Achillion, Johnson & Johnson Hammer Out $1 Billion+ Hep C R&D Pact to Compete With Gilead and AbbVie
Published: May 21, 2015
May 20, 2015
By Riley McDermid, BioSpace.com Breaking News Sr. Editor
Johnson & Johnson has signed a $1.1 billion pact with Achillion Pharmaceuticals, Inc. to develop and market its hepatitis C drugs, as the competition in the space becomes fierce and companies have been scrambling to combine forces to usher in a new era of treatment.
Under the terms of the deal, Achillion will get up to $1.1 billion in milestone payments if the company hits its marks in development, regulatory approval and sales. Achillion will also get $225 million from JNJ in return for 18.4 million unregistered shares at $12.25 per share.
The deal is a sign that Johnson and Johnson is looking to get ahead of the curve as “cure” treatments have begun appearing in the hepatitis C space, including the drugs Sovaldi and Harvoni from Gilead Sciences, Inc. , which have a 90 percent cure rate.
Achillion has three hepatitis C drugs at various stage of readiness: ACH-3102 and sovaprevir in mid-stage trials and ACH-3422 in early-stage trials.
The U.S. Food and Drug Administration (FDA) granted fast-track status to ACH-3102 in December and it quickly gained the attention of anyone trying to treat or cure the disease.

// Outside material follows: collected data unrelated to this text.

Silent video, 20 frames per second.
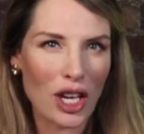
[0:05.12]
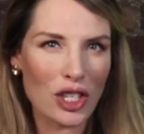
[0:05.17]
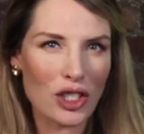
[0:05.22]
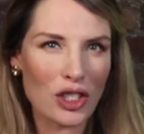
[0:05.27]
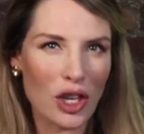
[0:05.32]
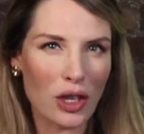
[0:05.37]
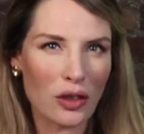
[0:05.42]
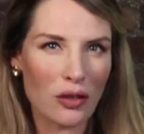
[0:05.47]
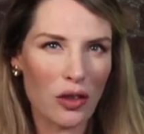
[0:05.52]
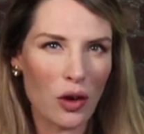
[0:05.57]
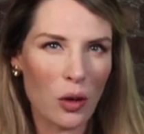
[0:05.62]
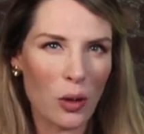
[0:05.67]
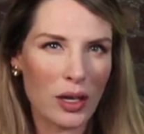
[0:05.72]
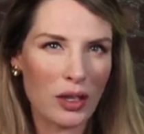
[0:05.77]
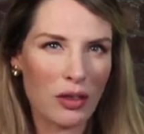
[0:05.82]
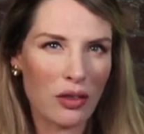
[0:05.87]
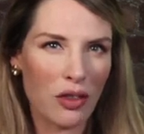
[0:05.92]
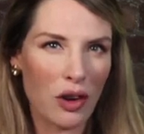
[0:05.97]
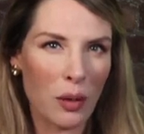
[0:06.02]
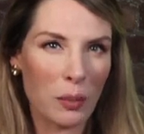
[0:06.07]
John
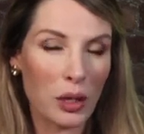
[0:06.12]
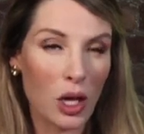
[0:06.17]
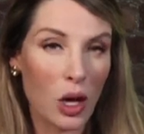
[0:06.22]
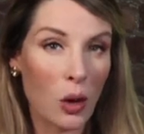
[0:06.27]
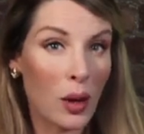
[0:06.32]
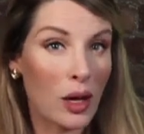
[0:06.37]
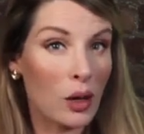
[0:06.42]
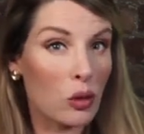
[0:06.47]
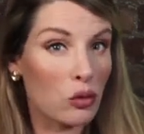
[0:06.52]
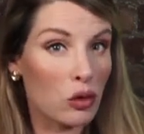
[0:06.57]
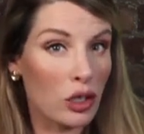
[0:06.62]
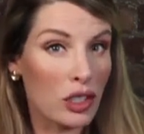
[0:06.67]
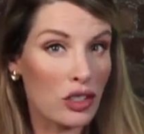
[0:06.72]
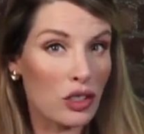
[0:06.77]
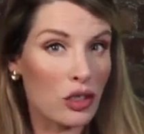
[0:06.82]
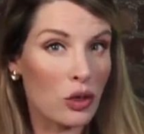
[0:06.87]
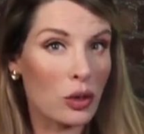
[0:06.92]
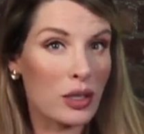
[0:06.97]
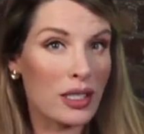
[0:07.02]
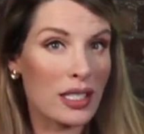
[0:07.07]
Forwood from Lowell
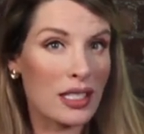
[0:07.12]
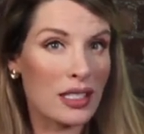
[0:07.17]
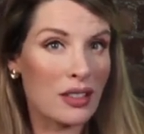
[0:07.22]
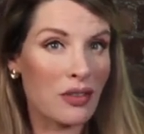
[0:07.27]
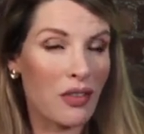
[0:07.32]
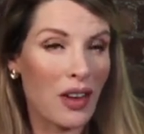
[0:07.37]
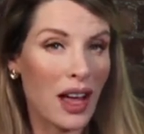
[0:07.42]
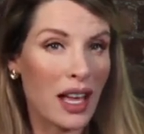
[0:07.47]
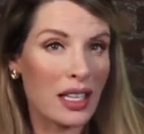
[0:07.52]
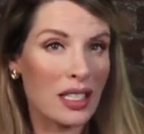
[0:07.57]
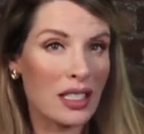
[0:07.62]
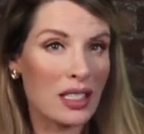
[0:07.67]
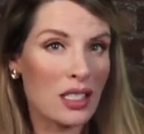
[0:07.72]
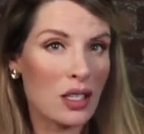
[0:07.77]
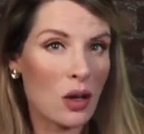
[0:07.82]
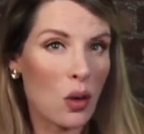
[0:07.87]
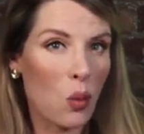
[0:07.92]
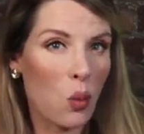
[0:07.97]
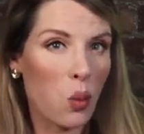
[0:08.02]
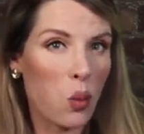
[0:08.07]
Resources
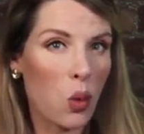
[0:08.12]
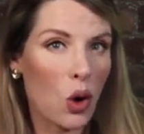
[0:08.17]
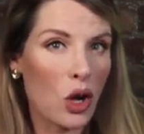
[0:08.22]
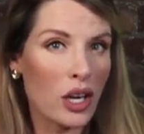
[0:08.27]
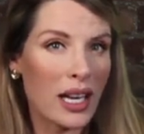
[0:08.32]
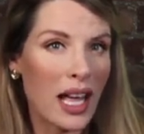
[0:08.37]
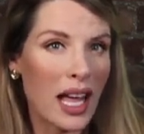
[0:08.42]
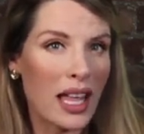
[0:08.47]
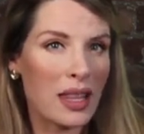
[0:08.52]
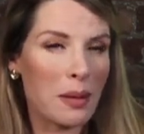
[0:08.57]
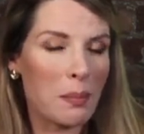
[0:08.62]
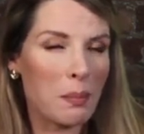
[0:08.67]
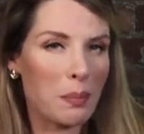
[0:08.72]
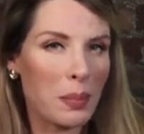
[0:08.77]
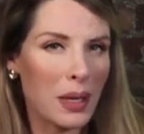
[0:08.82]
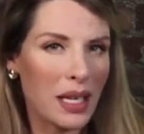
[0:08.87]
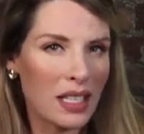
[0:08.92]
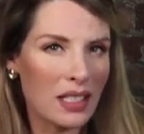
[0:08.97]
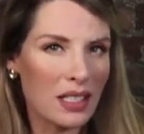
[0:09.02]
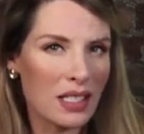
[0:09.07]
Fund. What are the
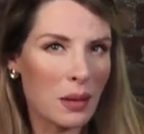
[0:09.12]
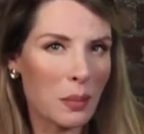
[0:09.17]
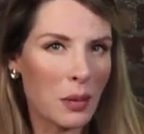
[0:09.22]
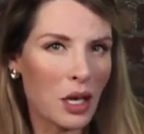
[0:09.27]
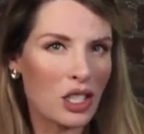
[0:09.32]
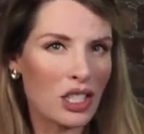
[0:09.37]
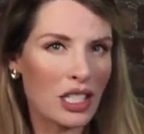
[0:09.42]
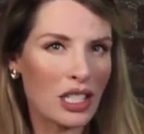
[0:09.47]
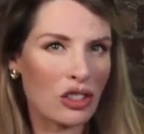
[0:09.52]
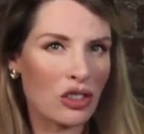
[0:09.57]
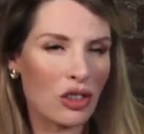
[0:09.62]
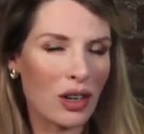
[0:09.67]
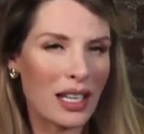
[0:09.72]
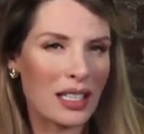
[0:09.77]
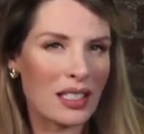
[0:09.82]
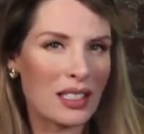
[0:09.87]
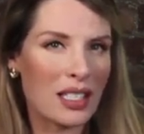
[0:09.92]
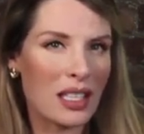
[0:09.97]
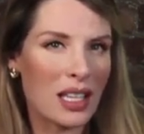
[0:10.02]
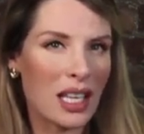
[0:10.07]
biggest emerging
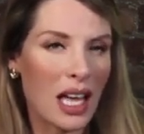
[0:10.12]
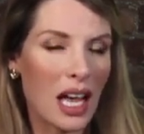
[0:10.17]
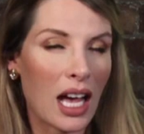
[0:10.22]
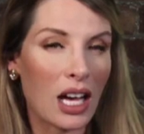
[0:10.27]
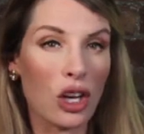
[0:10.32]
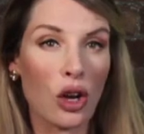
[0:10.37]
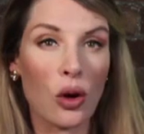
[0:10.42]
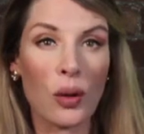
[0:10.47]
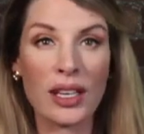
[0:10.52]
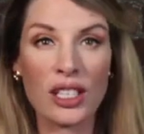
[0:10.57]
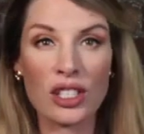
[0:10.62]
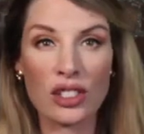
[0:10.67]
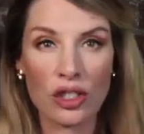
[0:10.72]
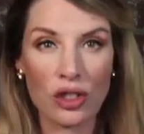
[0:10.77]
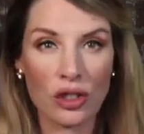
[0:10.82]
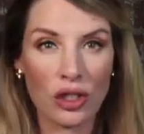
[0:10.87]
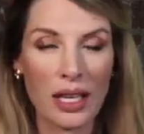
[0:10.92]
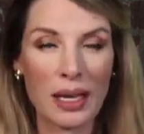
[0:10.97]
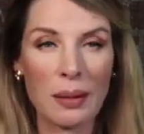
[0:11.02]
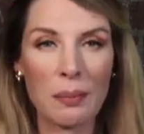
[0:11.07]
trends that are going
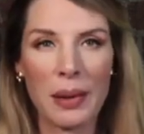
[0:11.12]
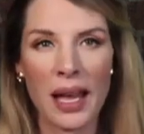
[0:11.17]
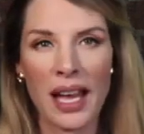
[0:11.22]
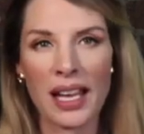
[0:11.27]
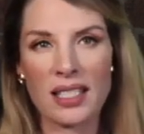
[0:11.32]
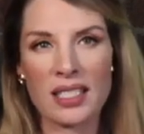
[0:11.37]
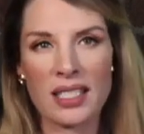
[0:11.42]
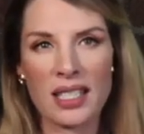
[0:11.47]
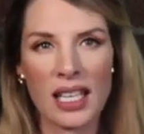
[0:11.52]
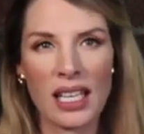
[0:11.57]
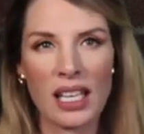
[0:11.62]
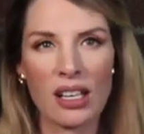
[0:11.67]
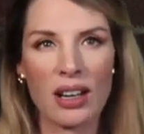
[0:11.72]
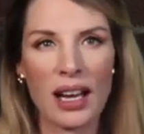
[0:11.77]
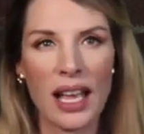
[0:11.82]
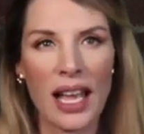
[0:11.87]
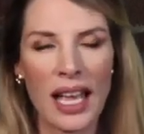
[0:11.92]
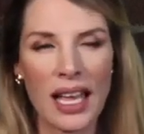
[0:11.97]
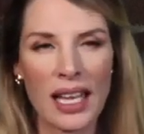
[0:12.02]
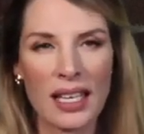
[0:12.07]
to impact the year
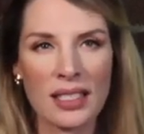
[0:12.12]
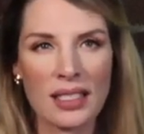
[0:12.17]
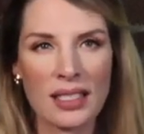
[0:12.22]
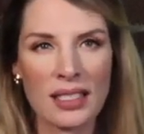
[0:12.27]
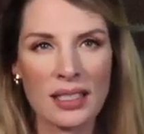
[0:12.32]
ahead?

Market leader Gilead Sciences, Inc. (GILD) has been feeling pressured by ACH-3102, which has shown promising Phase II results when combined with Gilead’s own blockbuster near-cure Sovaldi. The shortened treatment duration could take a bite out of Gilead’s sales, as the drug continues to meet important milestones.
With a standard 12-week course of Sovaldi costing $84,000, a drug that can cut that timeline in half would be a significant threat to Gilead’s bottom line.
Achillion attracted a lot of notice last fall when it said a combo of ACH-3102 and Sovaldi had functionally cured 100 percent of the patients involved in a small, 8-week trial. Then in February, it released results that showed that the combo was able to replicate that 100 percent cure rate after only six weeks of treatment—a truncated timeline that could eventually cost Gilead millions of dollars in lost revenue.
“The success of ACH-3102 suggests that it could be a better drug than ledipasvir, and that opens up the potential for ACH-3102 to be paired up with other Sovaldi alternatives,” wrote Todd Campbell, a columnist at the Motley Fool. “Achillion Pharmaceuticals hopes that its own in-house option, ACH-3422, can prove to be just as potent as Sovaldi, and if it is, that it can achieve similar short-duration cure rates when paired up with ACH-3102.”
Sovaldi sells for approximately $1,000 per pill, while its sister medication, also from Gilead, Harvoni, sold about $2.1 billion in 2014. Similar competitor AbbVie (ABBV)’s HCV medication Humira recorded $12.5 billion in sales and is now gaining on the coattails of AbbVie’s new hepatitis C treatment, Viekira Pak.
AbbVie received fast-track designation for the Viekira Pak in December, but Wall Street analysts remained sanguine about the drug’s approval. So far they’ve expressed disappointment at the so far limited approved uses for it among a growing population of hepatitis C patients—particularly those in prison or covered under large benefits providers like Express Scripts Inc. or Medicaid and Medicare.
“AbbVie's Viekira Pak was approved Friday afternoon as expected, with a label that failed to achieve the full advantage some had expected for the company's powerful but cumbersome 3d regimen. Viekira Pak requires ribavirin for all G1a and cirrhotics,” wrote analyst Geoffrey Porges for Sanford Bernstein in a note to investors at the time.
“Like Gilead (GILD)'s Harvoni, AbbVie's duration of treatment was extended to 24 weeks for genotype 1a with cirrhosis (approximately 10 percent of patients) and only in genotype 1b without cirrhosis (20 percent of g1 patients) did Abbvie escape Ribavirin,” he said.